Abu Nawas berkata, “Wahai Khalifah, saya datang ke sini untuk meminta hadiah. Sudikah anda memberi hadiah kepada saya?”
Perasaan Khalifah bercampur aduk, di kepalanya ingin menyelesaikan masalah dengan meminta bantuan Abu Nawas, namun yang dimintai bantuan justeru datang meminta hadiah.
Belum selesai Khalifah terdiam, Abu Nawas melanjutkan, “Beri saya hadiah berupa cambuk sebanyak sepuluh kali.”
Khdlifah makin kaget dan belum yakin dengan ucapan Abu Nawas.
“Tunggu dulu, kenapa anda meminta hadiah cambuk?” tanya Khalifah.
“Hadiah cambuk bukan untuk saya wahai Khalifah, tetapi untuk penjaga yang berupaya memeras saya ketika pertama kali tiba di pintu istana. Seperti, pemerasan yang dilakukan oleh penjaga istana sudah merupakan kebiasaan para pegawai dan pejabat istana saat ini.”
Khalifah tercengang dengan ucapan Abu Nawas. Ternyata, selama ini banyak di antara pembantunya yang melakukan tindakan tidak terpuji.
Selanjutnya, Abu Nawas menyampaikan, hadiah yang akan diterimanya berupa cambuk sepuluh kali, bukan untuk dirinya tetapi untuk penjaga yang memeras dirinya untuk menjadi pelajaran bagi yang lain.
Kita bertanya pada diri sendiri, hari ini adakah Abu Nawas modern sebagaimana kisah di atas?

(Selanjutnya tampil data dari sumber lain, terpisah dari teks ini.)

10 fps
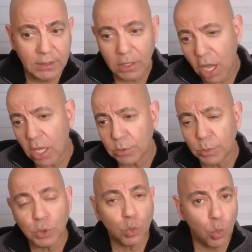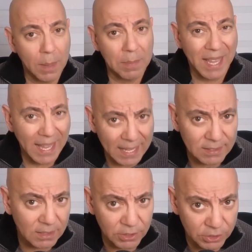the Cosmos Web
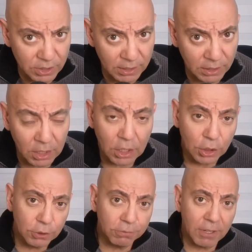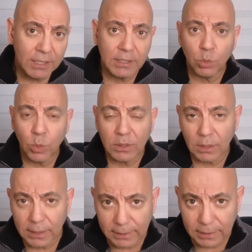Ancillary Study, to find out what the
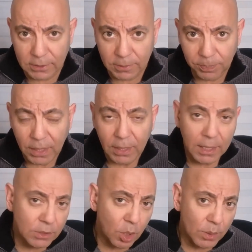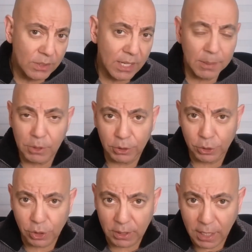link is. As always, I'm Dr.
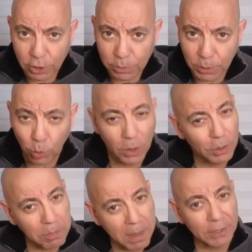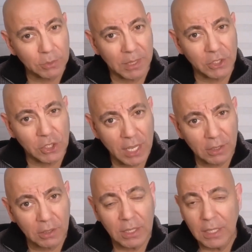Sean Hashmi. Welcome back to my
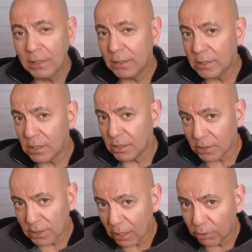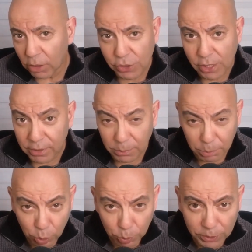channel. This is the Self Longevity
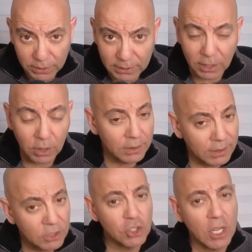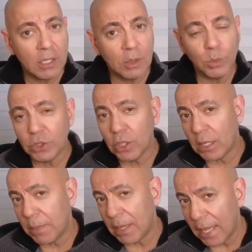Blueprint. And on this channel, we talk
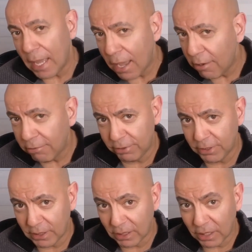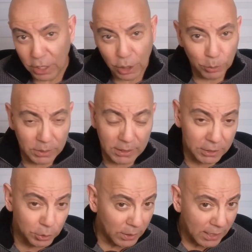about everything
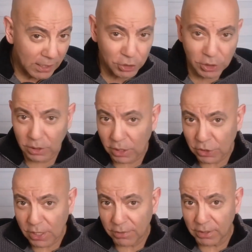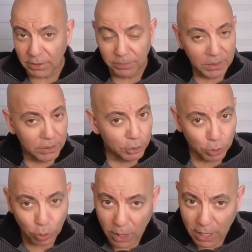related to aging, longevity. There's
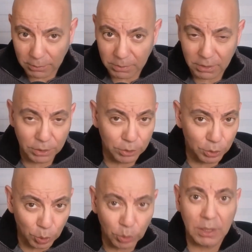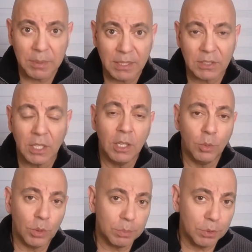no hype. There's no gimmicks.
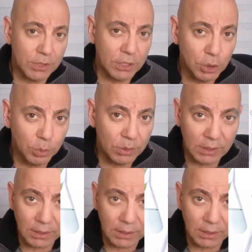We present you with the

Andaikan ya, maka kemungkinan besar suap-menyuap tidak akan pernah ada dalam kehidupan sehari-hari dan ini juga merupakan salah satu indikasi keberhasilan kita melaksanakan ibadah puasa, yakni menunda kenikmatan sesaat, menuju kenikmatan yang lebih abadi lagi di hari esok. Allah A’lam.